For this task, output every entry below exactly and omit the pictures.

● Dataset entries
------------------------------------------------
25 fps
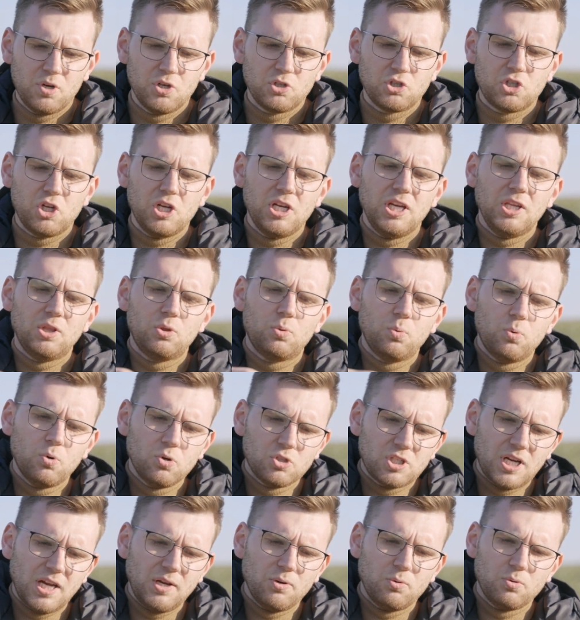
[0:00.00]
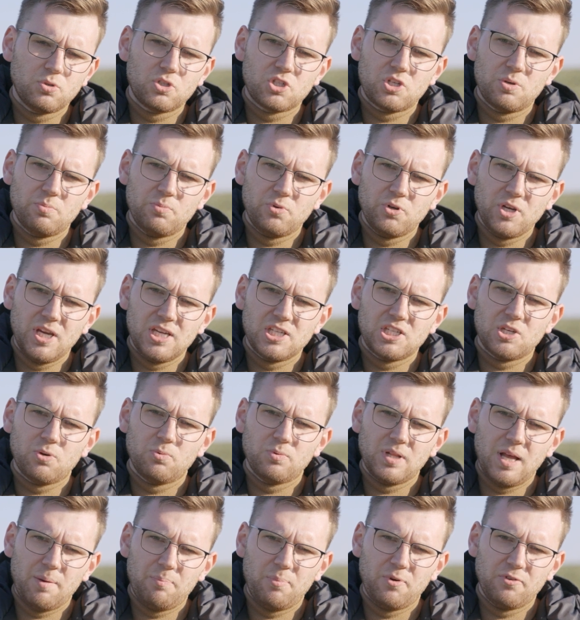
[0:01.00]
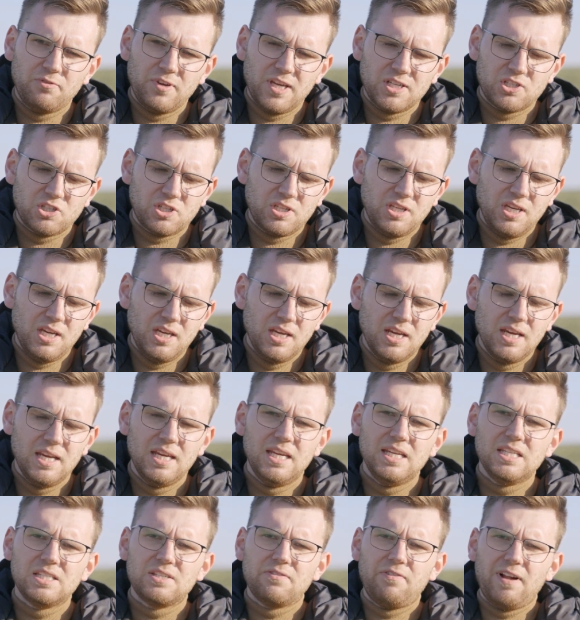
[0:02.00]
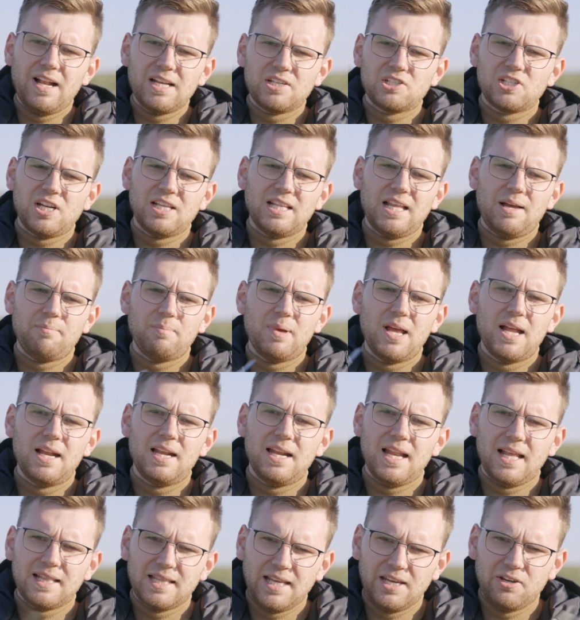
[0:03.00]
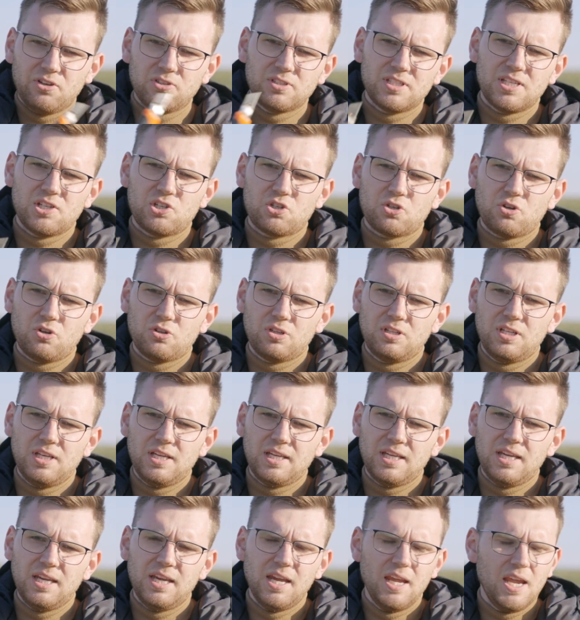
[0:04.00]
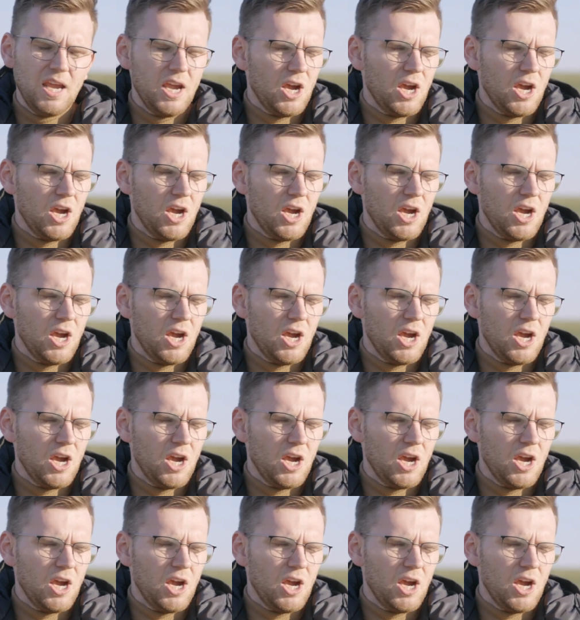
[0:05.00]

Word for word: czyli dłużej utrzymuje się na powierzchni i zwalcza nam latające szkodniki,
------------------------------------------------
● OUTPUT
25 fps
[0:00.00]
[0:01.00]
[0:02.00]
[0:03.00]
[0:04.00]
[0:05.00]

Word for word: czyli dłużej utrzymuje się na powierzchni i zwalcza nam latające szkodniki,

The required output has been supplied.